Who is Richard Schwartz and how did he develop Internal Family Systems?

Richard Schwartz is an American psychotherapist who began his career as a systemic family therapist before developing Internal Family Systems (IFS) — a model of psychotherapy built on the premise that the psyche is inherently multiple, populated by distinct "parts" that organize themselves into an inner family system, and that beneath this multiplicity lies an undamaged core he calls the Self.

The origin story is worth following closely, because the model grew from clinical observation rather than theory. Schwartz trained in family systems thinking — the idea that behavior is best understood within relational contexts rather than in isolation — and spent summers as a young man working on an adolescent psychiatric unit in Chicago. There he watched patients improve over the summer only to return the following year, and noticed that therapists rarely engaged with the family dynamics driving the distress. That early frustration with purely intrapsychic, non-relational approaches became a motivating force in his later work.

When Schwartz began practicing as a family therapist, his clients started describing something unexpected: not just feelings, but distinct inner figures — voices, presences, parts of themselves that seemed to have their own perspectives, fears, and agendas. Rather than treating these as symptoms of fragmentation to be integrated away, Schwartz listened to them as he would listen to members of a troubled family. The parallel was direct: just as a family system develops protective roles in response to stress and trauma, so does the inner world. Some parts become protectors — managing, controlling, deflecting — while more vulnerable parts get exiled from consciousness to keep the system functional.

Although harsh critics aim to serve the client's safety by controlling and inhibiting, they invariably spark resistance in other protectors who counterbalance inhibition with disinhibited behaviors like bingeing, drinking, cutting, and suicide.
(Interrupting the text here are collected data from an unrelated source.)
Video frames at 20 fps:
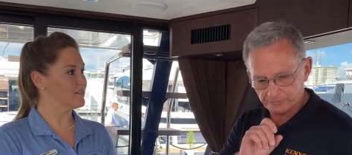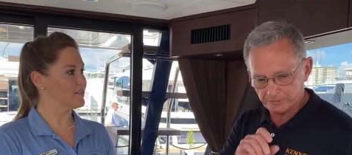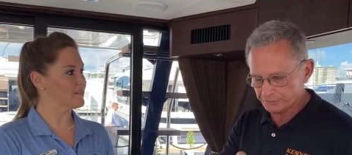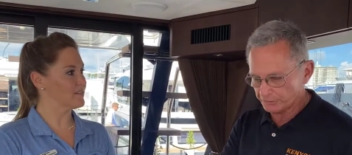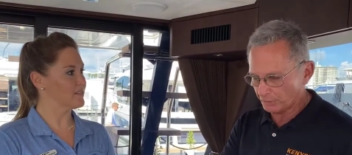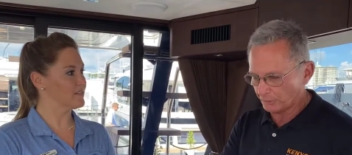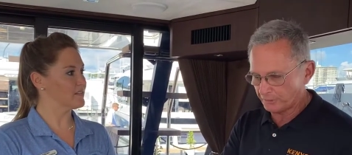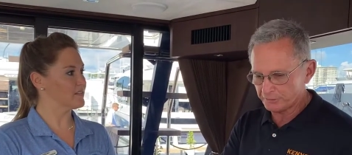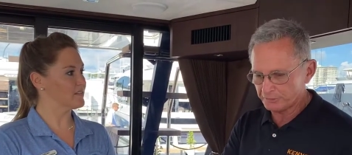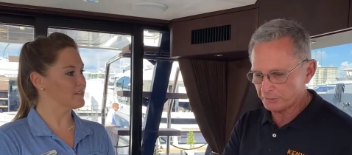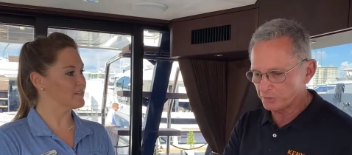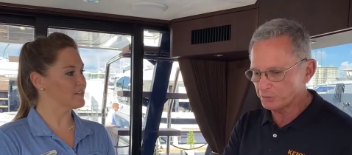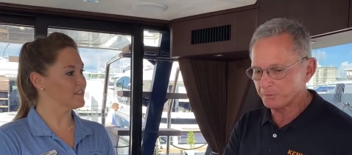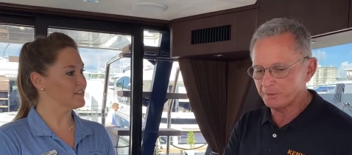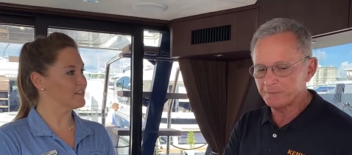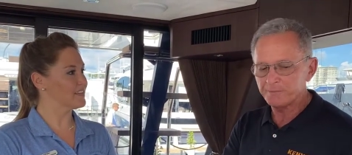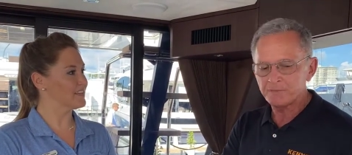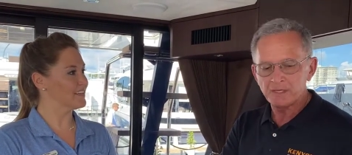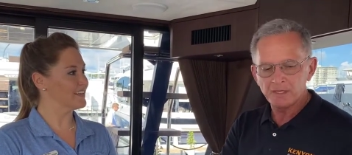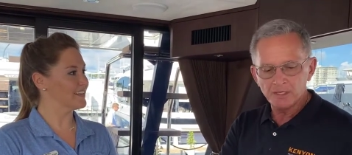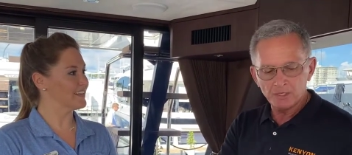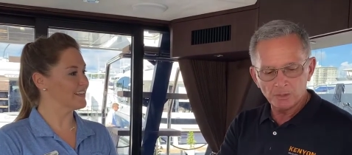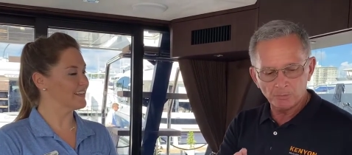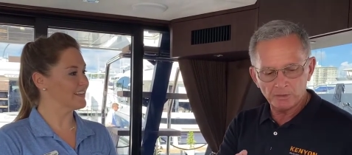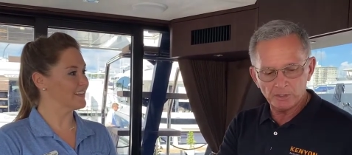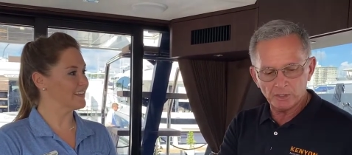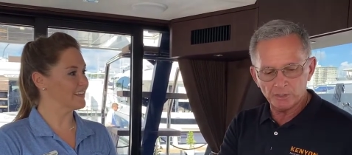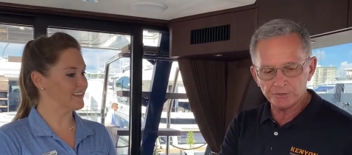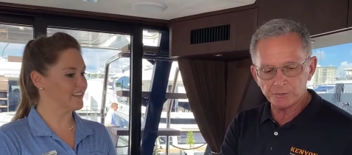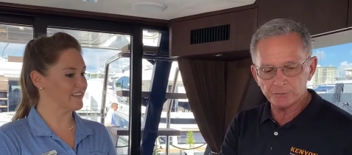Speaker 1: sorry, excuse me, we
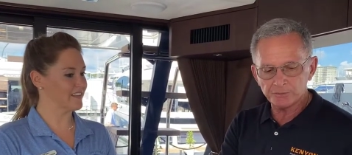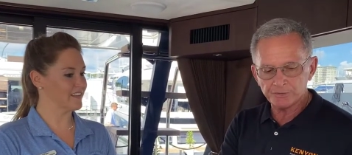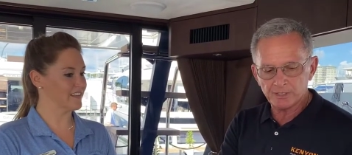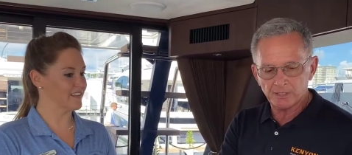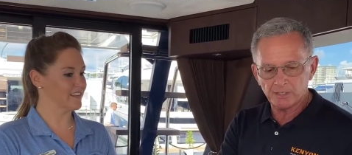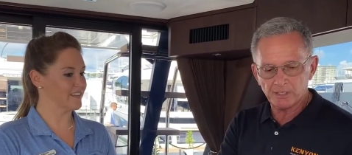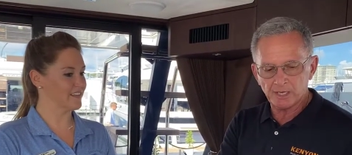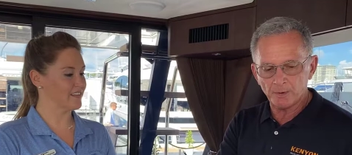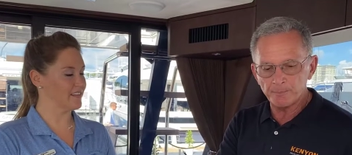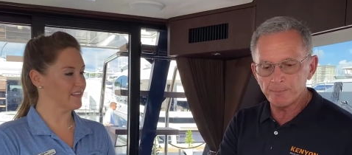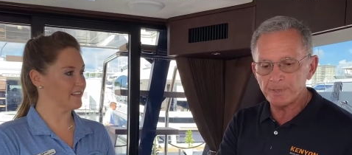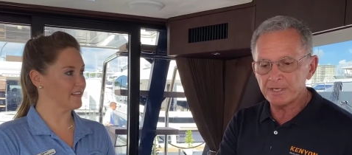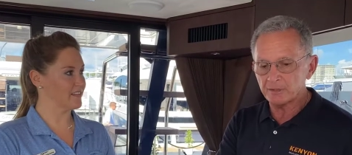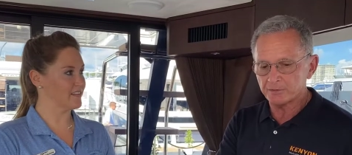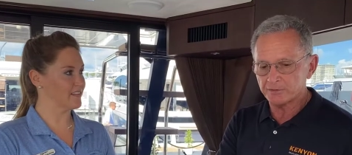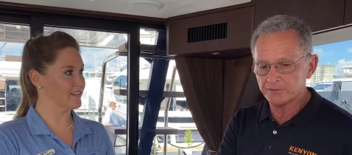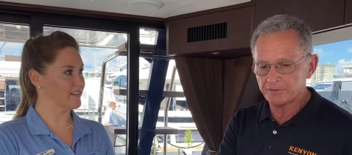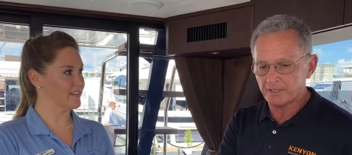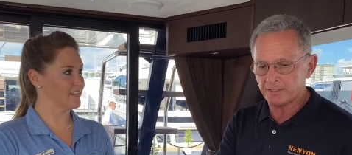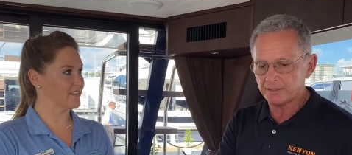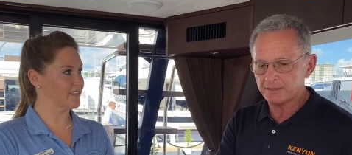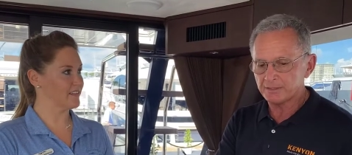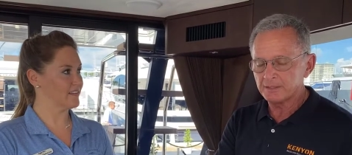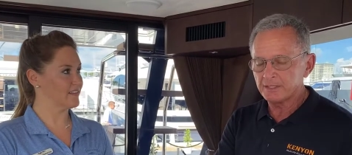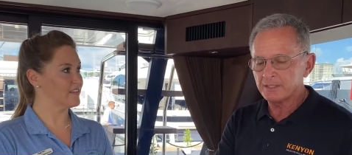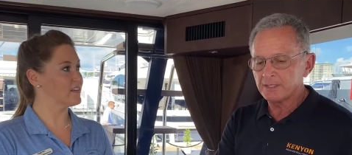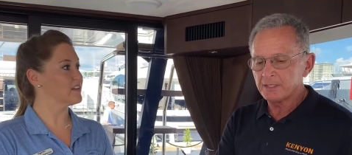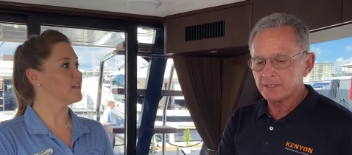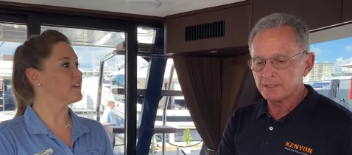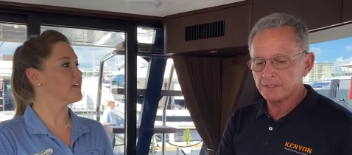also sell a bigger set
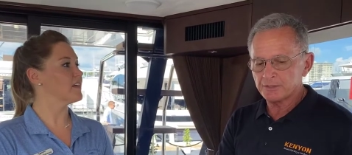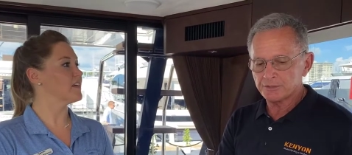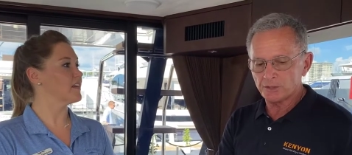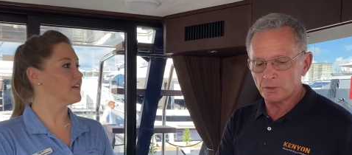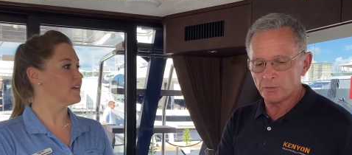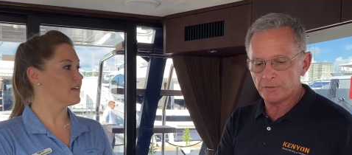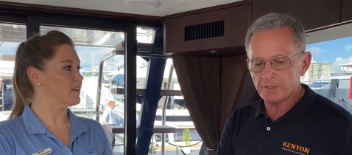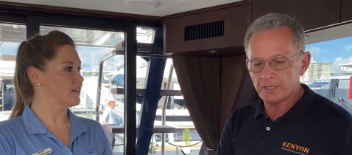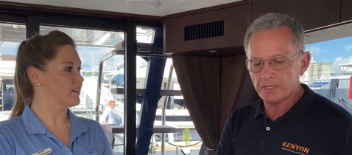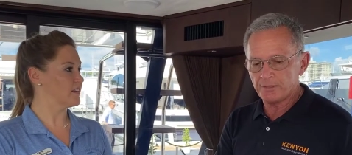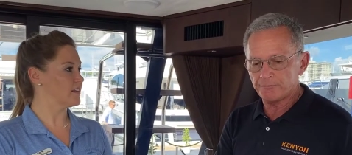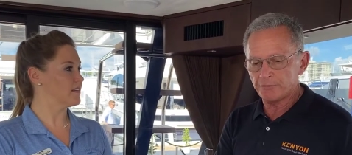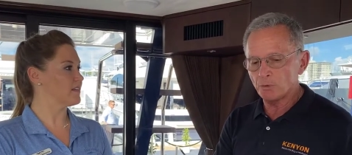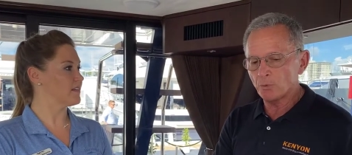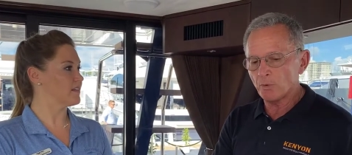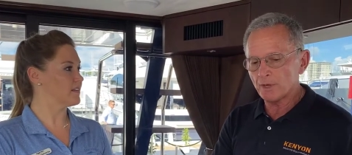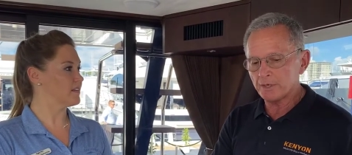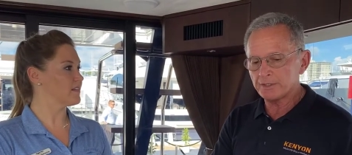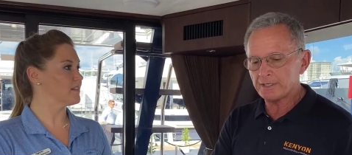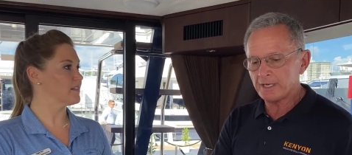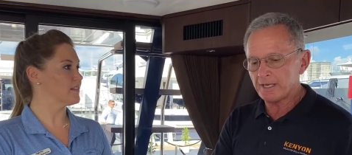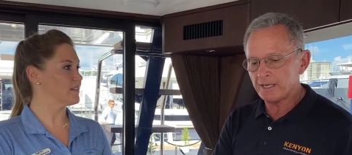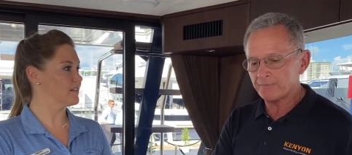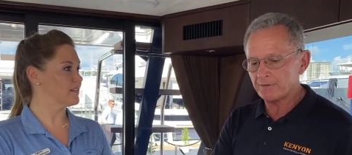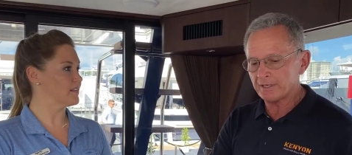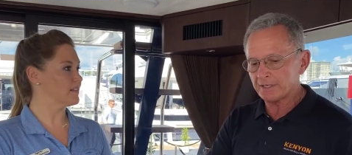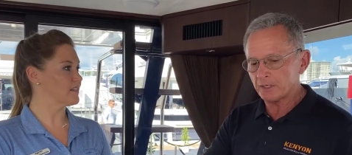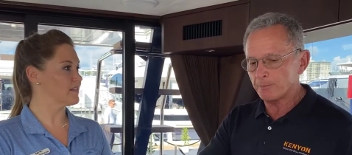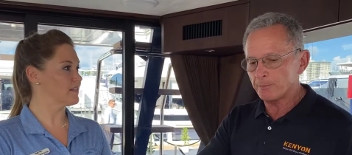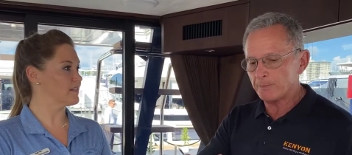so that if you wanted to have
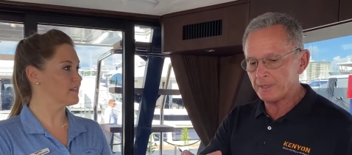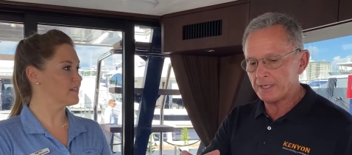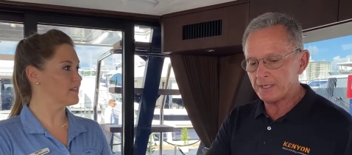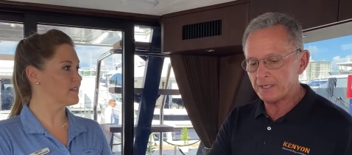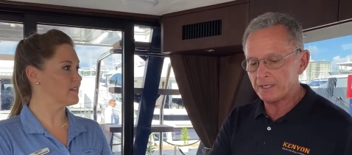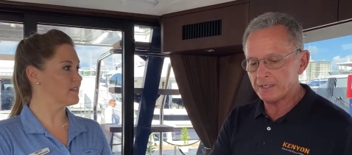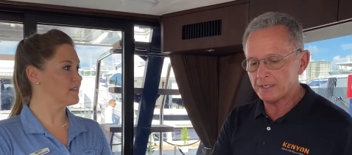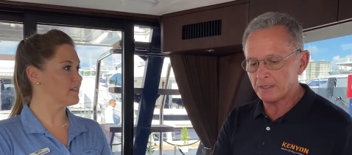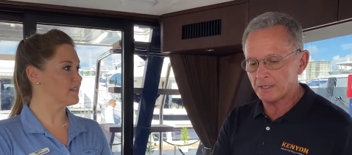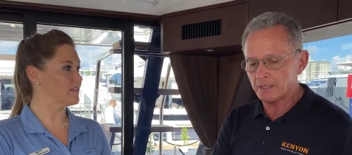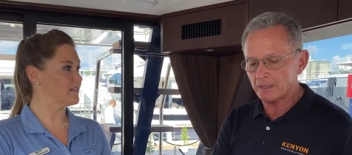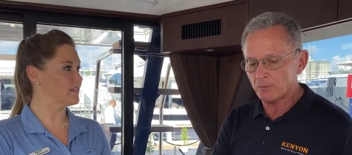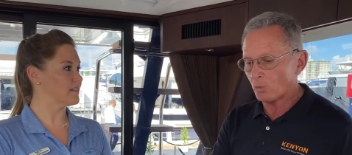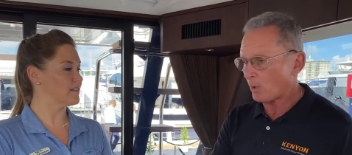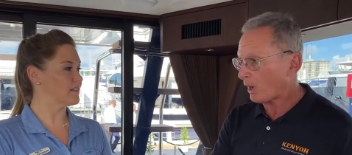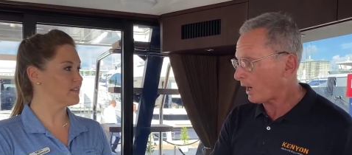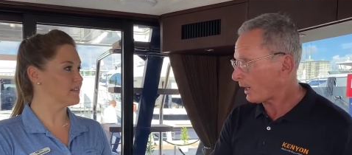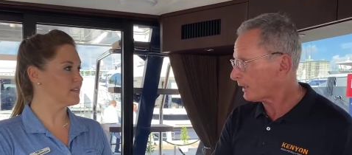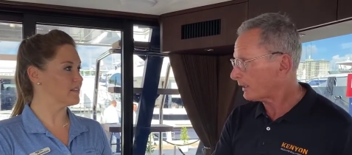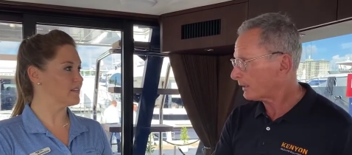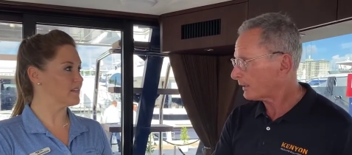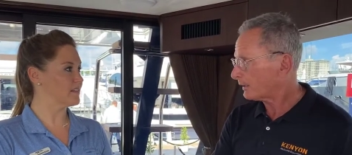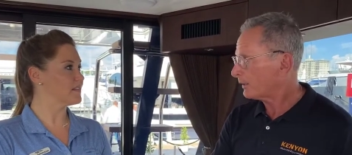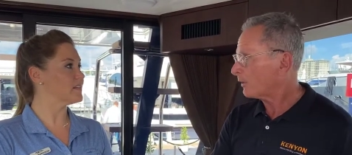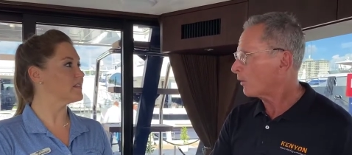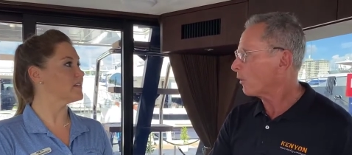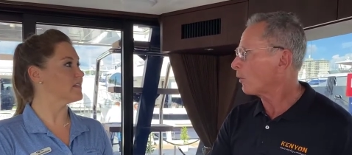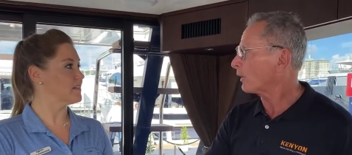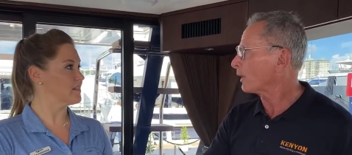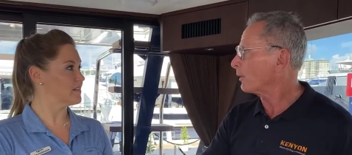like a big uh, wok
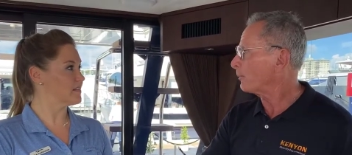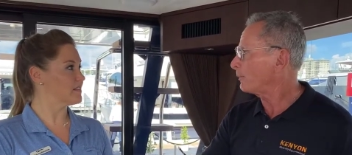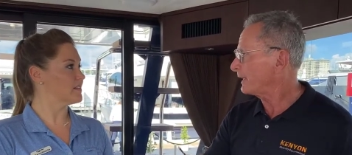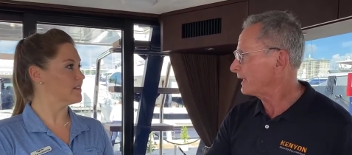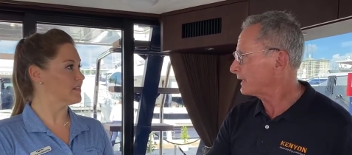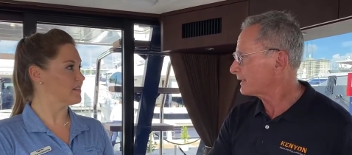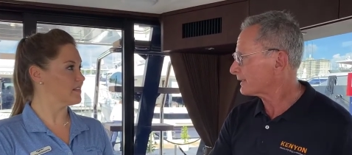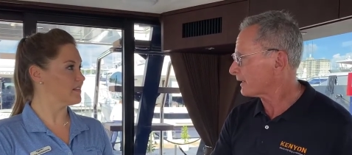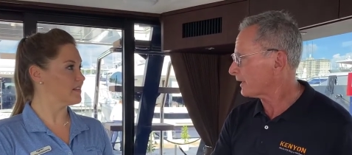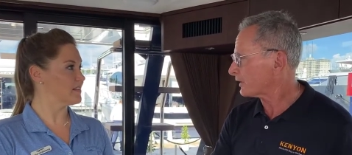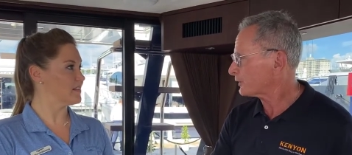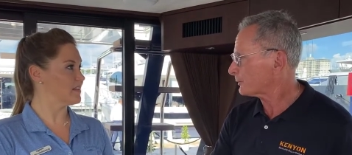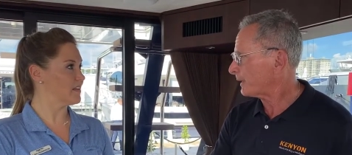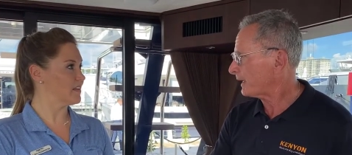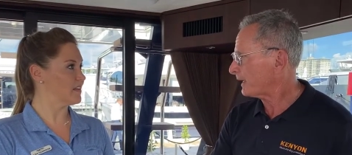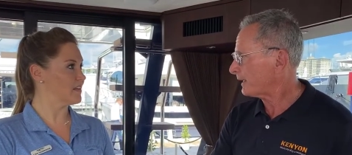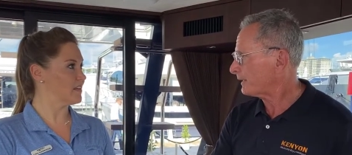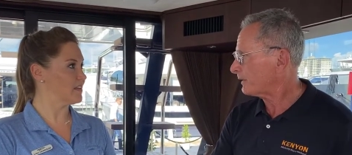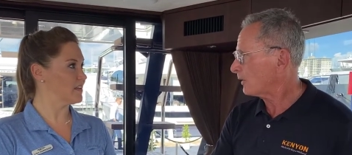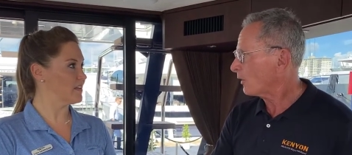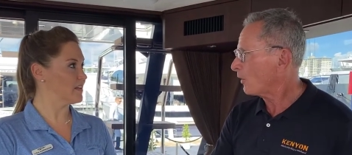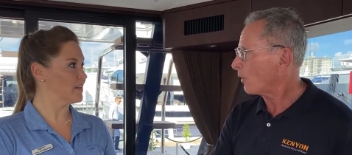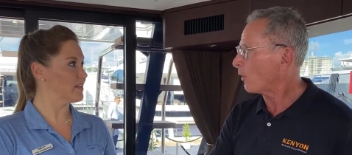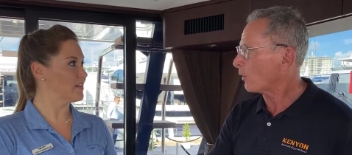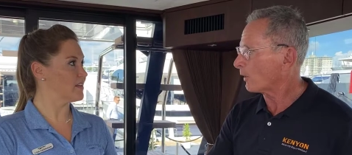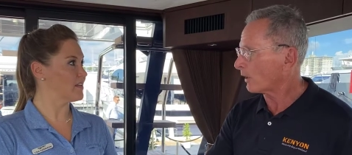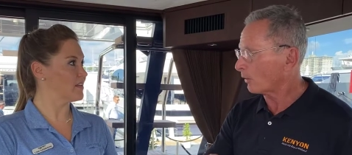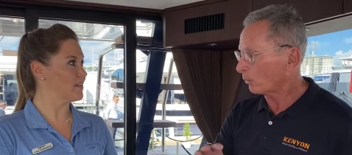or a big saucepan or a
This dynamic — the inner critic and the reactive disinhibitor locked in a system neither controls — is recognizable to anyone who has worked with addiction, eating disorders, or self-harm. Schwartz's insight was that the critic is not malevolent; it is protecting a more vulnerable part from anticipated harm. The brutality has a rationale. The only credible therapeutic offer, in his framing, is one that can address the underlying threat rather than simply suppress the critic.

The second major discovery came from working with traumatized clients: beneath the protective system, Schwartz found what he describes as an undamaged, healing essence — the Self. This is not a part among parts but the ground from which parts emerge, a "wise seat of consciousness" capable of leading the inner system with qualities like curiosity, compassion, and calm. The therapeutic work of IFS is essentially the restoration of Self-leadership: helping protective parts trust the Self enough to relax their extreme roles, and eventually unburdening the exiled parts they have been guarding.

It is worth noting where IFS sits in relation to the Jungian tradition it partly echoes. The language of parts, complexes, and inner figures runs through Jung's own work — he described the complex as the "via regia to the unconscious" — and Hillman's archetypal psychology pushed further, arguing that the psyche is irreducibly multiple and that each complex deserves recognition on its own terms rather than integration into a unifying Self. Schwartz arrives at a similar pluralism through clinical pragmatism rather than mythological argument, and his "Self" carries a more therapeutic and less metaphysical weight than Jung's capital-S Self. The convergences are real; so are the differences in register and ambition.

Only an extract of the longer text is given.